• Recorded data:
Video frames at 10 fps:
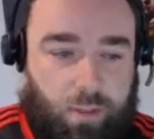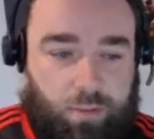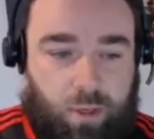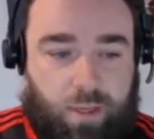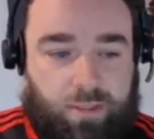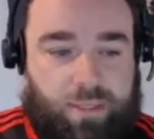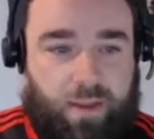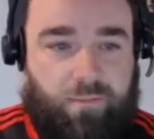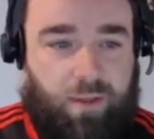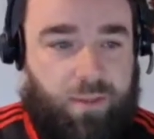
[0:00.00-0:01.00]
So you can
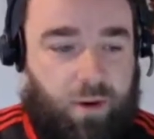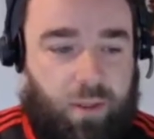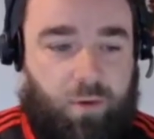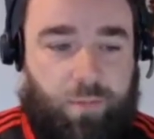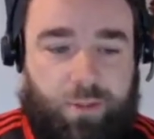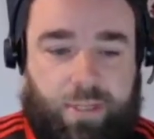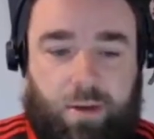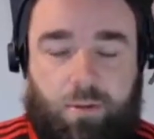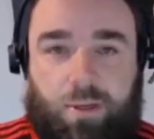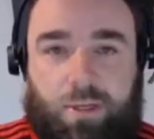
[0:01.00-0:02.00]
save like 33%
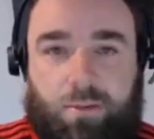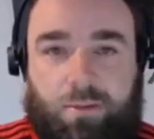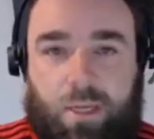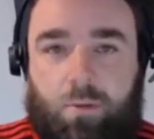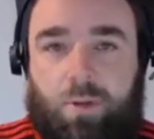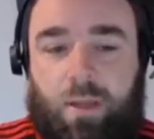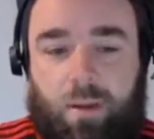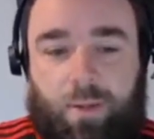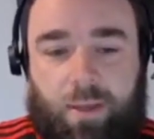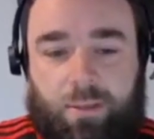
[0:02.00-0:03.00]
on the SQL
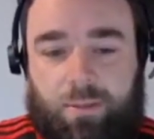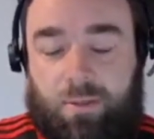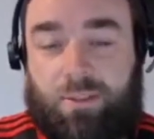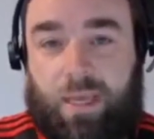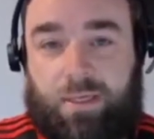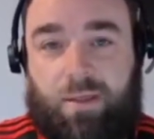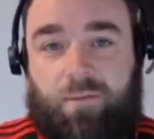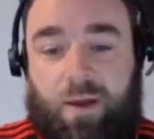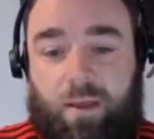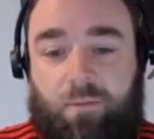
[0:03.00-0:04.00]
database,
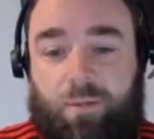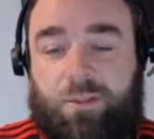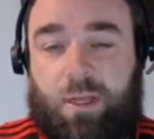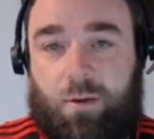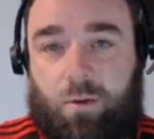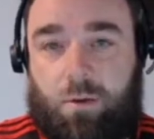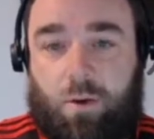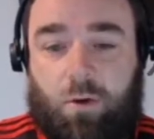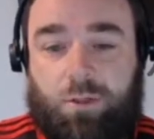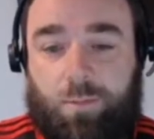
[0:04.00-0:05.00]
65% on
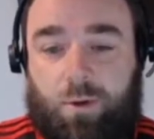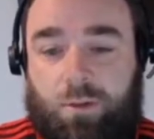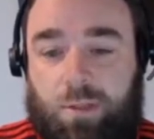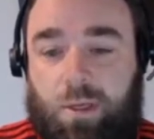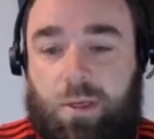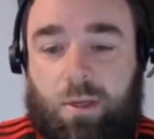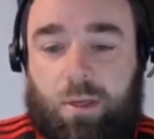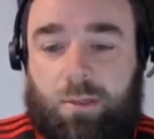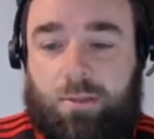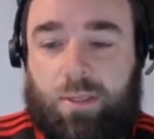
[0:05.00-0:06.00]
Cosmos
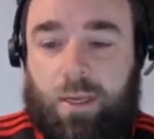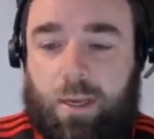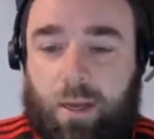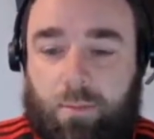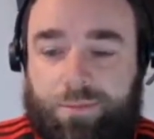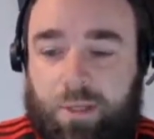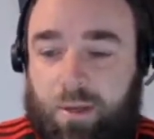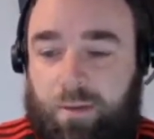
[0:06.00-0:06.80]
and Synapse,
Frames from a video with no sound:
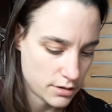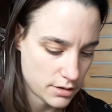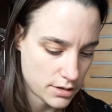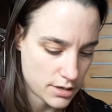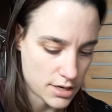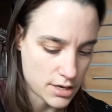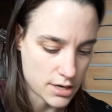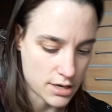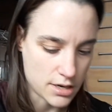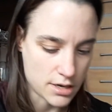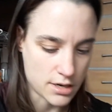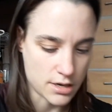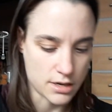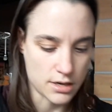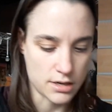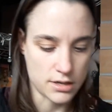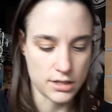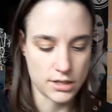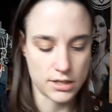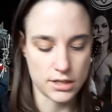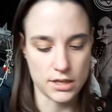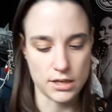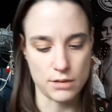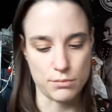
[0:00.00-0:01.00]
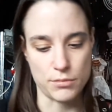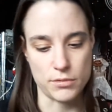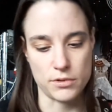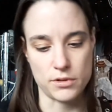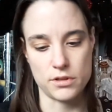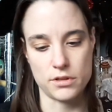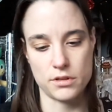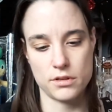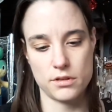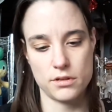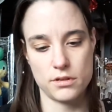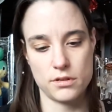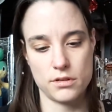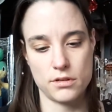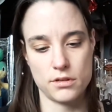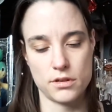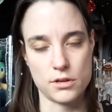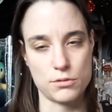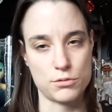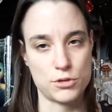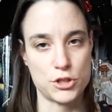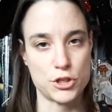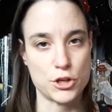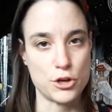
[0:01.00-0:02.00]
and it came with,
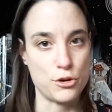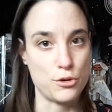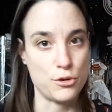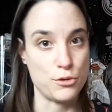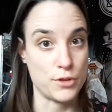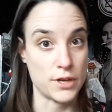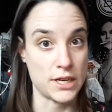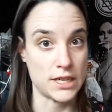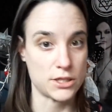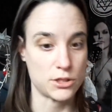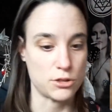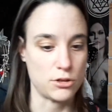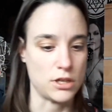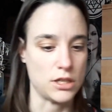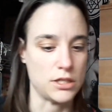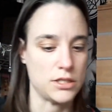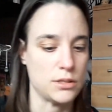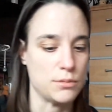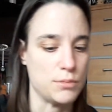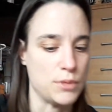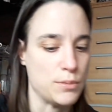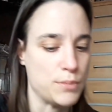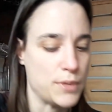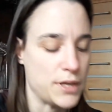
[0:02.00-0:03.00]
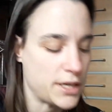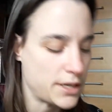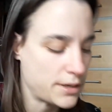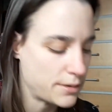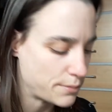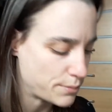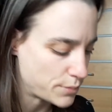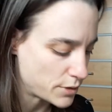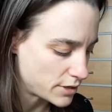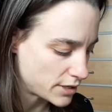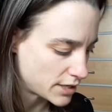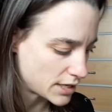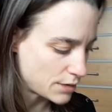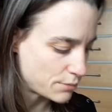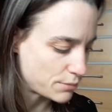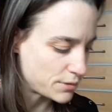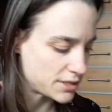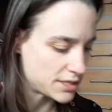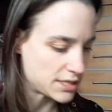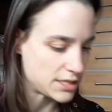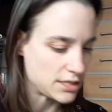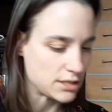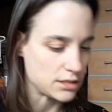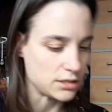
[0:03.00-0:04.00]
I'll show you the actual item in a minute, but it came in
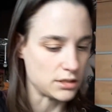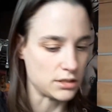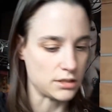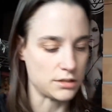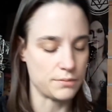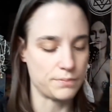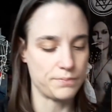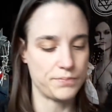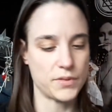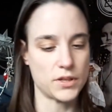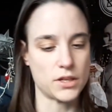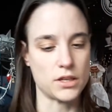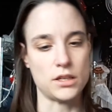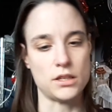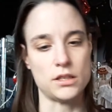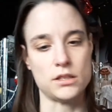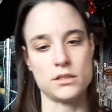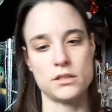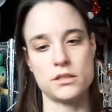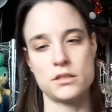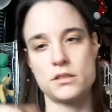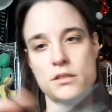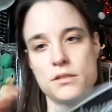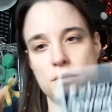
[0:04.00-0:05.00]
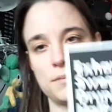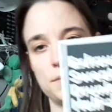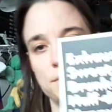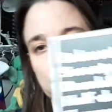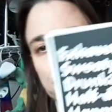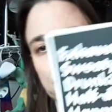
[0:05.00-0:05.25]
these little cards,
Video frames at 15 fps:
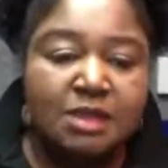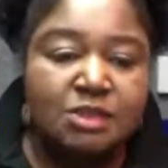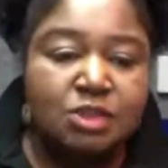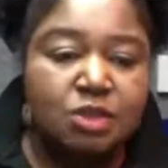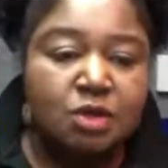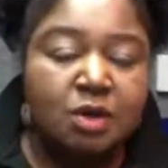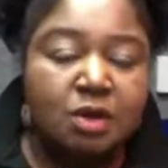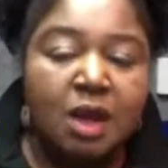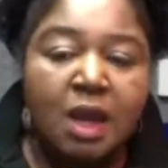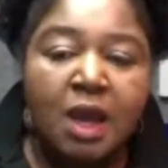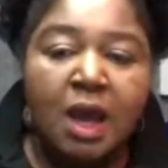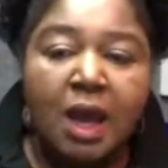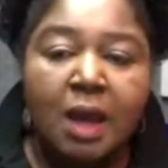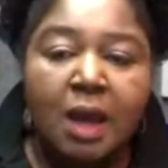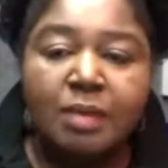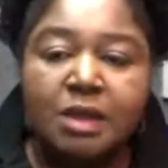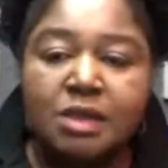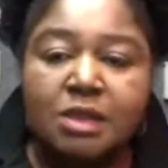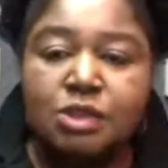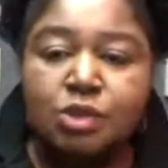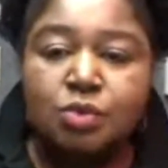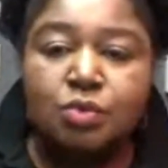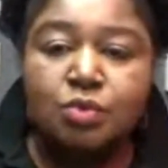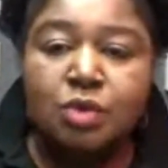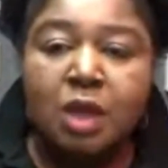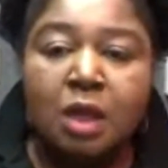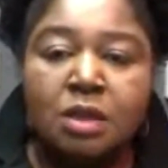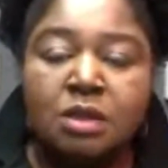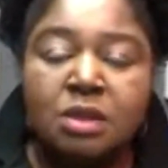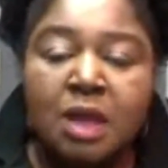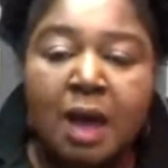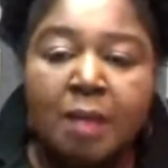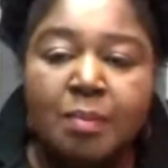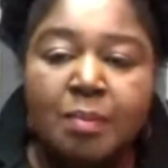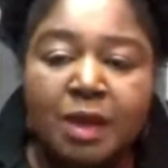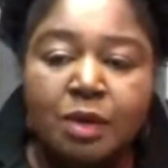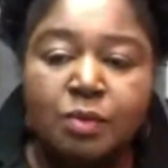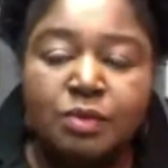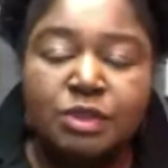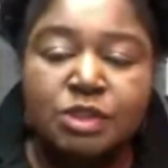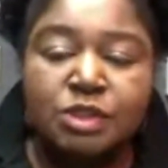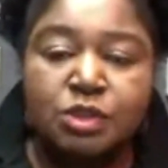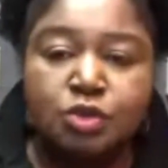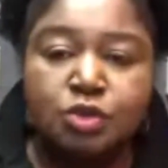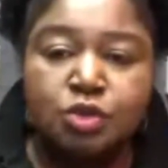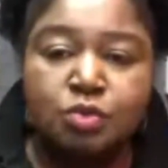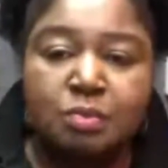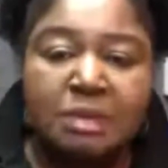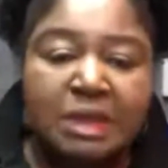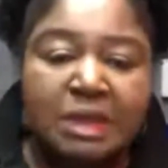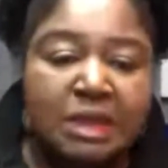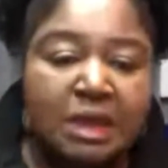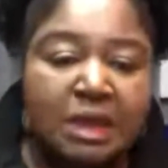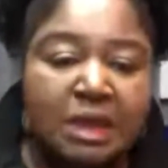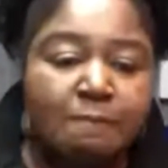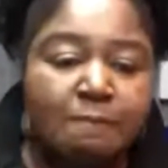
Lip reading: year I'm going to do a lot better with social media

• Task to carry out: The material above is to be repeated word for word, with no images kept.

• Solved exercise:
Video frames at 10 fps:
[0:00.00-0:01.00]
So you can
[0:01.00-0:02.00]
save like 33%
[0:02.00-0:03.00]
on the SQL
[0:03.00-0:04.00]
database,
[0:04.00-0:05.00]
65% on
[0:05.00-0:06.00]
Cosmos
[0:06.00-0:06.80]
and Synapse,
Frames from a video with no sound:
[0:00.00-0:01.00]
[0:01.00-0:02.00]
and it came with,
[0:02.00-0:03.00]
[0:03.00-0:04.00]
I'll show you the actual item in a minute, but it came in
[0:04.00-0:05.00]
[0:05.00-0:05.25]
these little cards,
Video frames at 15 fps:
Lip reading: year I'm going to do a lot better with social media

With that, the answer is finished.